Friday, July 15, 2016

Microsoft Bot Framework: Using LUIS

What is LUIS?

LUIS (Language Understanding Intelligent Service) is a free service to provide language understanding to applications. This means that when a user sends text to an application, that application can use LUIS to determine what the user said and what they want. Deciphering messages that users send is extremely useful in chat bots so developers do not have to figure out how to parse user messages. In this example we will use LUIS to help run a campsite and allow users to reserve and cancel reservations.

Creating a LUIS Application

Go to luis.ai and sign in or create an account. Then select "New App" -> "New Application." 
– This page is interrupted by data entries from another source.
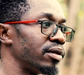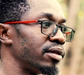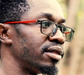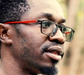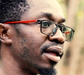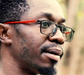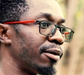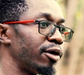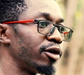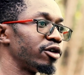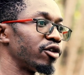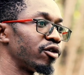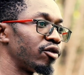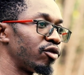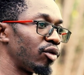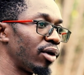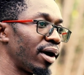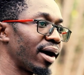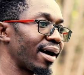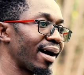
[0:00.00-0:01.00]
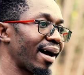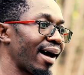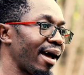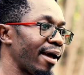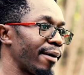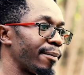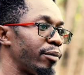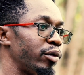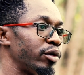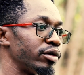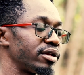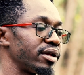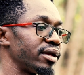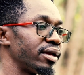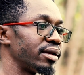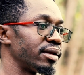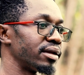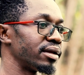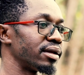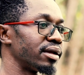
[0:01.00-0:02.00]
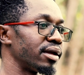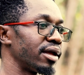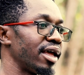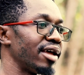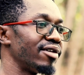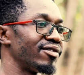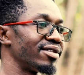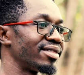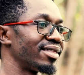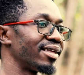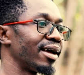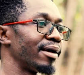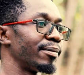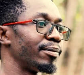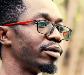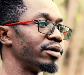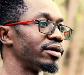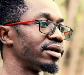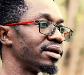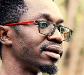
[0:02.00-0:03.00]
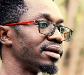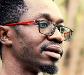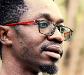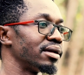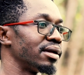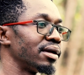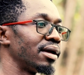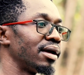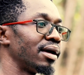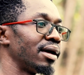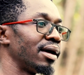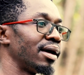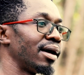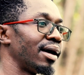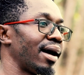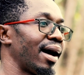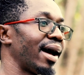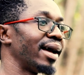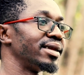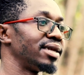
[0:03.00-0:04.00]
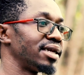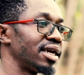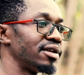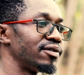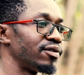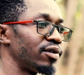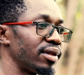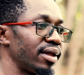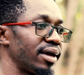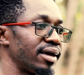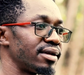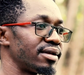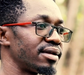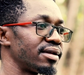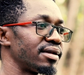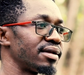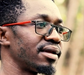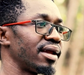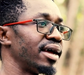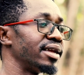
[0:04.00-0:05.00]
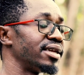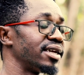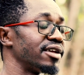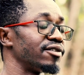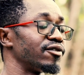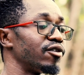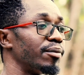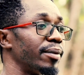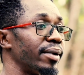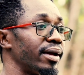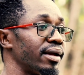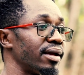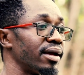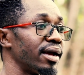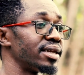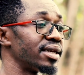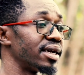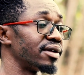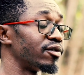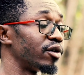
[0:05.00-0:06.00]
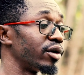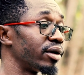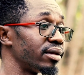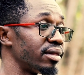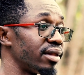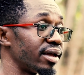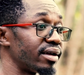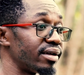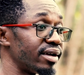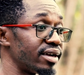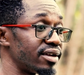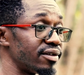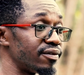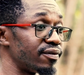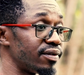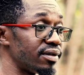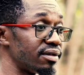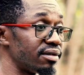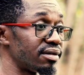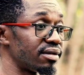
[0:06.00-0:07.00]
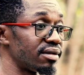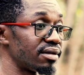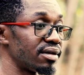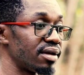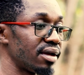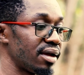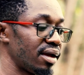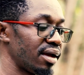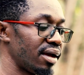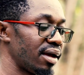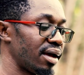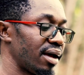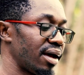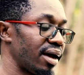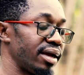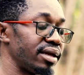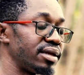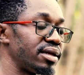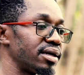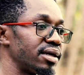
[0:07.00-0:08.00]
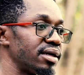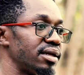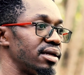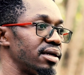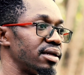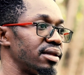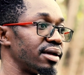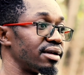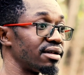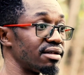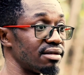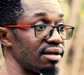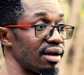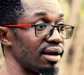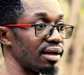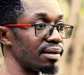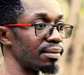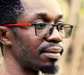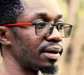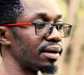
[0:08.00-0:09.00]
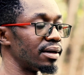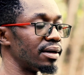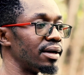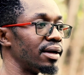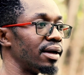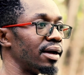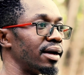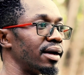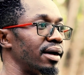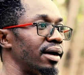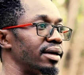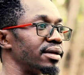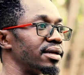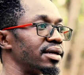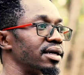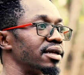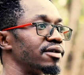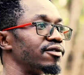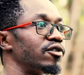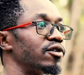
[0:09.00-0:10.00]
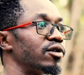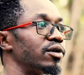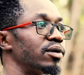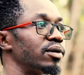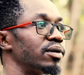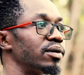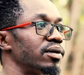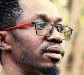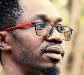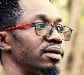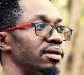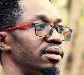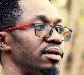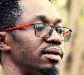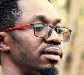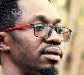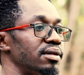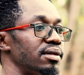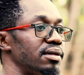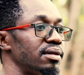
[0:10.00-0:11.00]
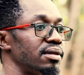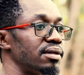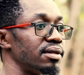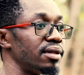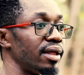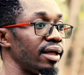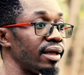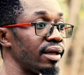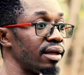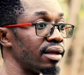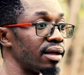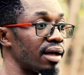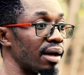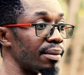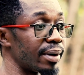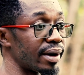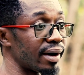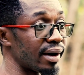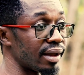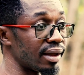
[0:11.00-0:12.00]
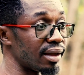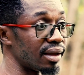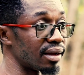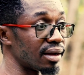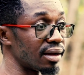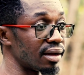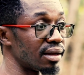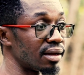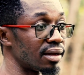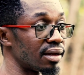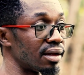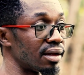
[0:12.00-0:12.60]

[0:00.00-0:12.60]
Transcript: the amount of work I put in, everything I put in, I charge for that. I charge for the creative fees. I charge, that is the labor. I charge for the camera gear.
Enter in your application info.


How to use LUIS

LUIS has many great documents on how to use it in depth on its site. We will go over the basics here.

Intents

If any of you are Android developers, these intents are not too much different from Android intents. LUIS intents are simply actions that the user might wish to take. For this campsite application, the actions that the user might take are "Book a Campsite" and "Cancel a Reservation." We will create an intent for each of these actions by pressing the + icon next to Intents.
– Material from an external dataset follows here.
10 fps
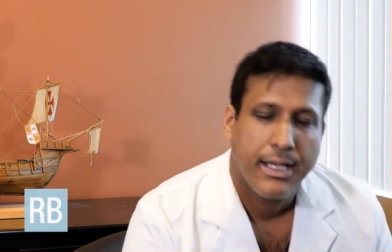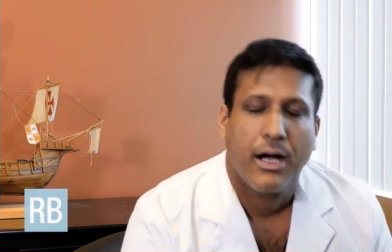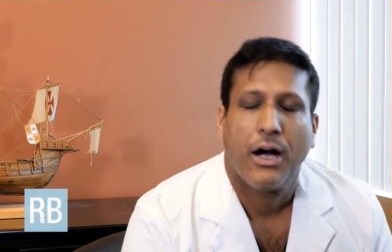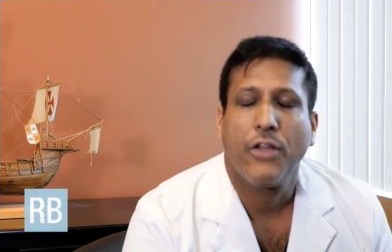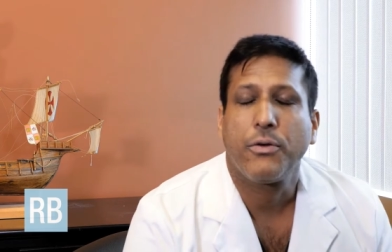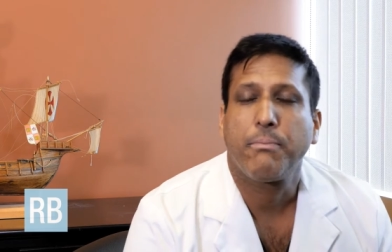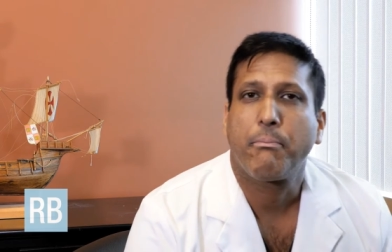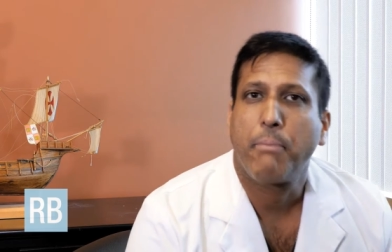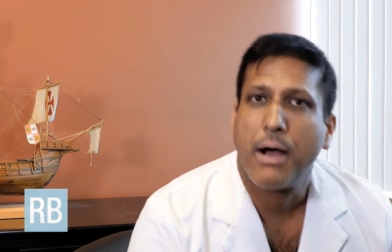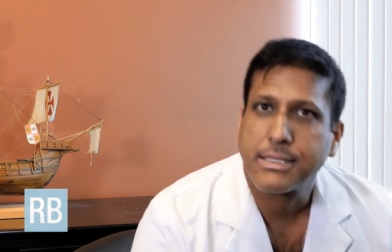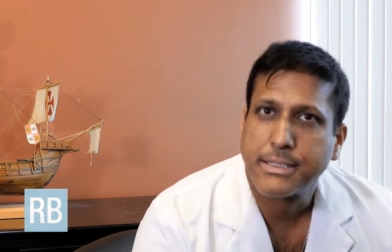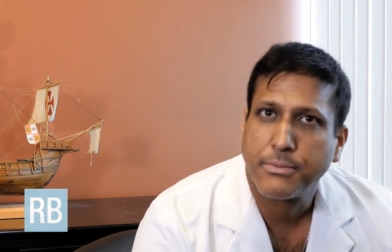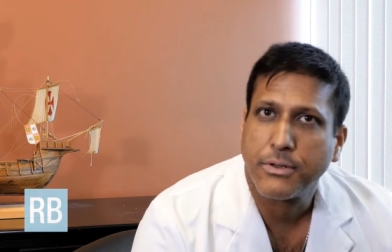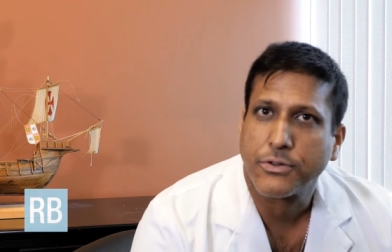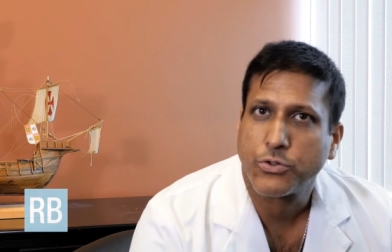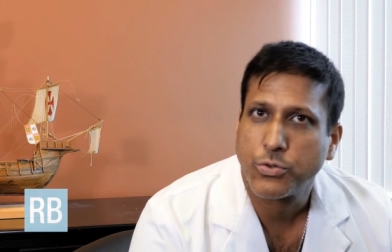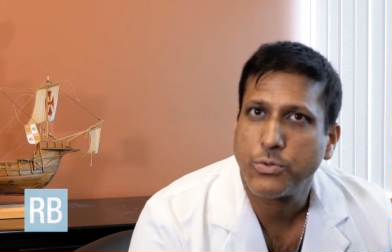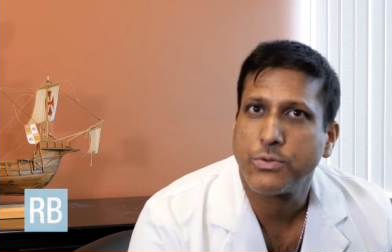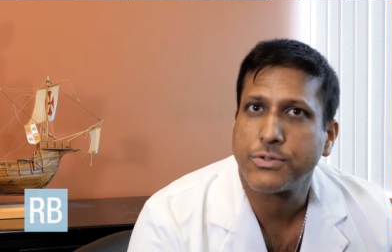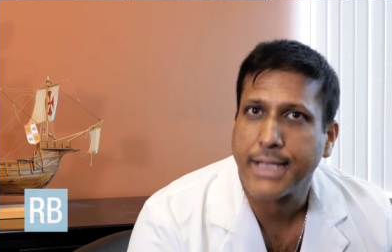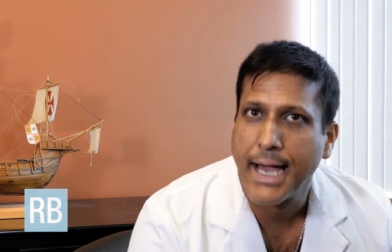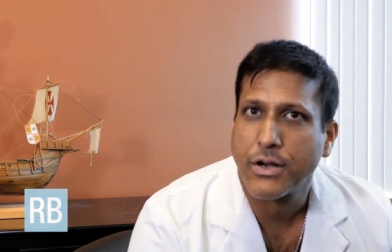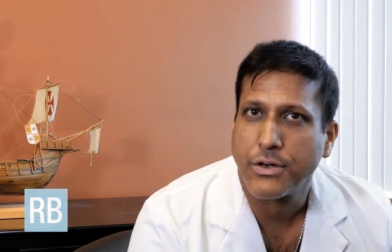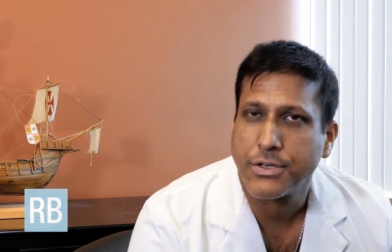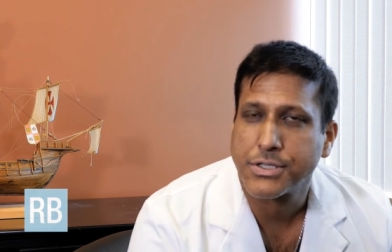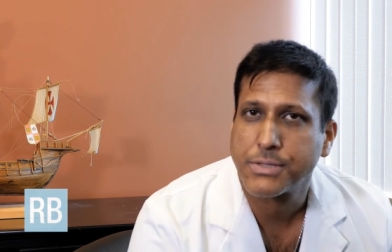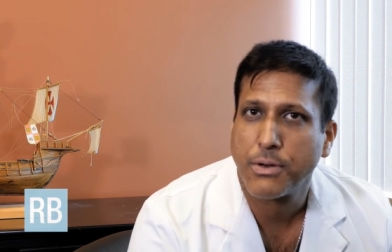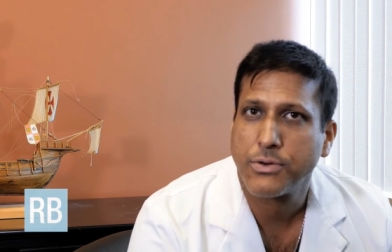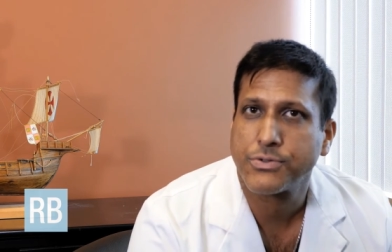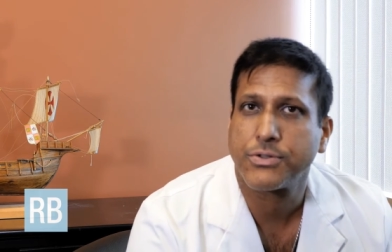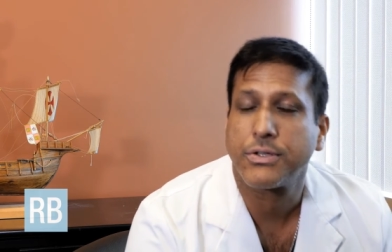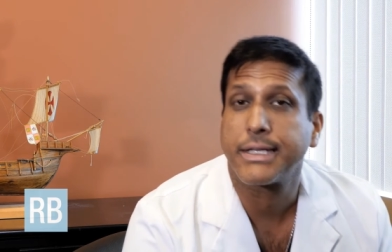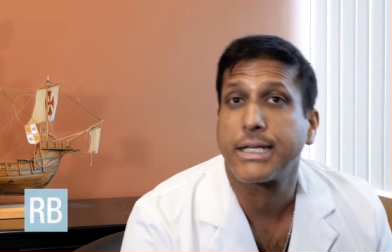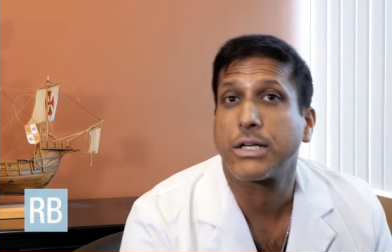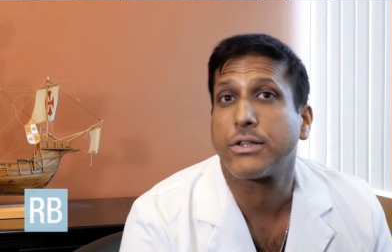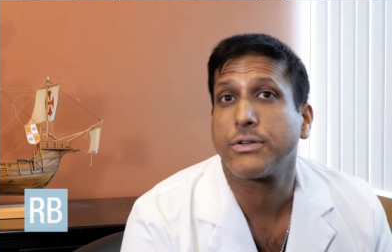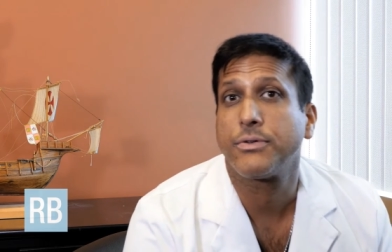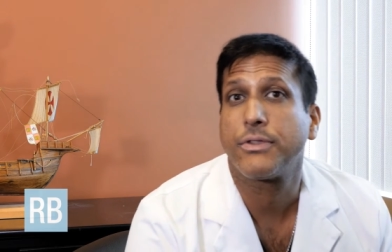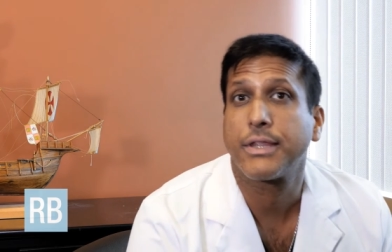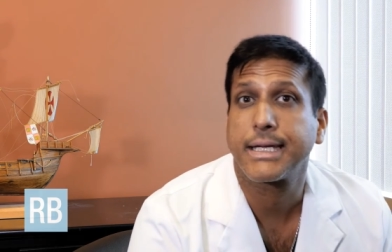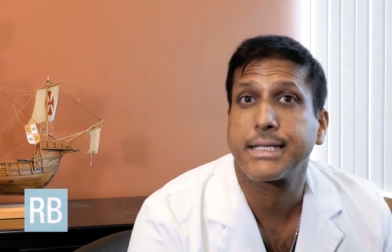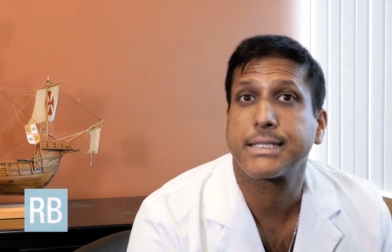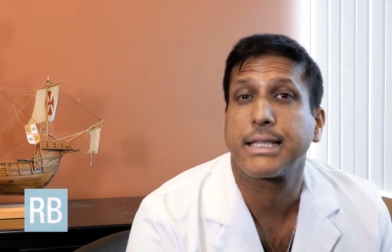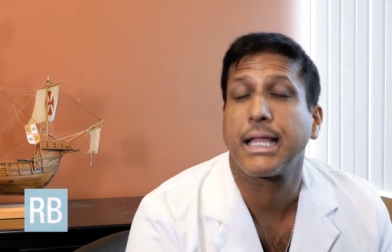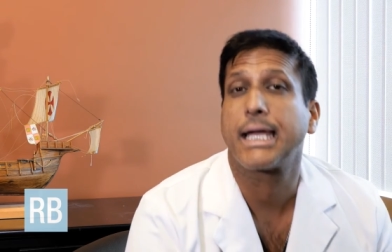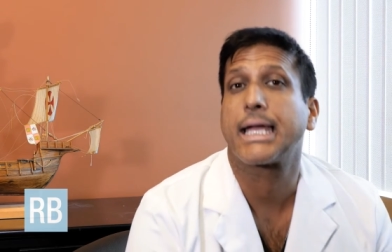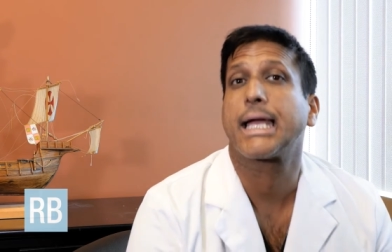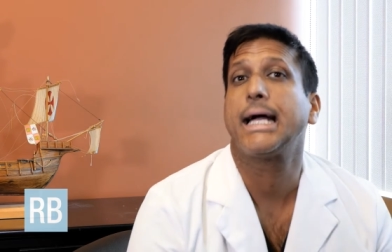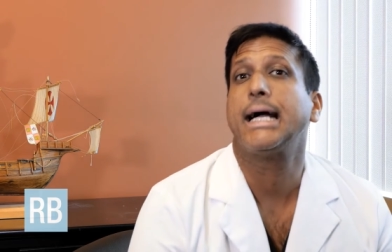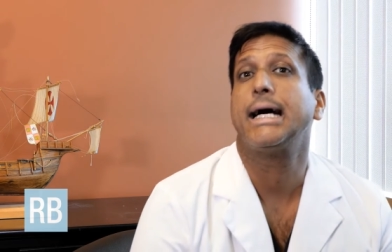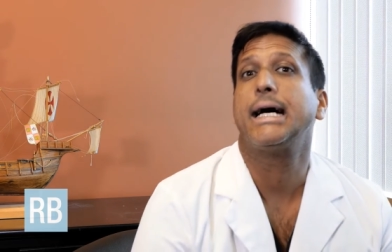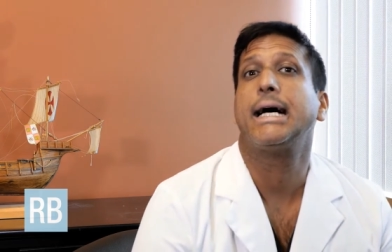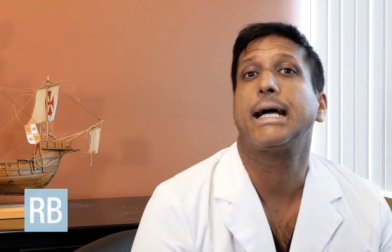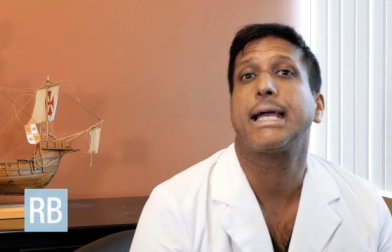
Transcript: Other possible tools at our disposal include things like a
Enter in the name of the intent along with a sample message that could trigger the intent.


Press save, and we have a new intent! In the middle of our screen, something else shows up. 


This is an "Utterance." Utterances are messages that the user might send to your LUIS app. We can teach LUIS by reading some of these messages and telling LUIS which intent they belong to. This message is the phrase we wrote when creating our new intent. This message is obviously a user attempting to book a campsite, so we will tell LUIS that this phrase will result in the "Book Campsite" intent. Ensure the "Book Campsite" intent is selected in the drop down box and press the Submit button.

Next, we will create the Cancel Reservation intent.



Once we have also submitted the Cancel Reservation utterance, we can continue on. 

Entities

Entities are objects within messages that are important. When we are writing the Book Campsite intent, we could say that certain entities could be present in the message. These could be things like DateTimes for the reservation start date and reservation end date. We are not going to be using entities in this tutorial for simplicity. There are plenty of guides on how to use entities available on the LUIS help docs.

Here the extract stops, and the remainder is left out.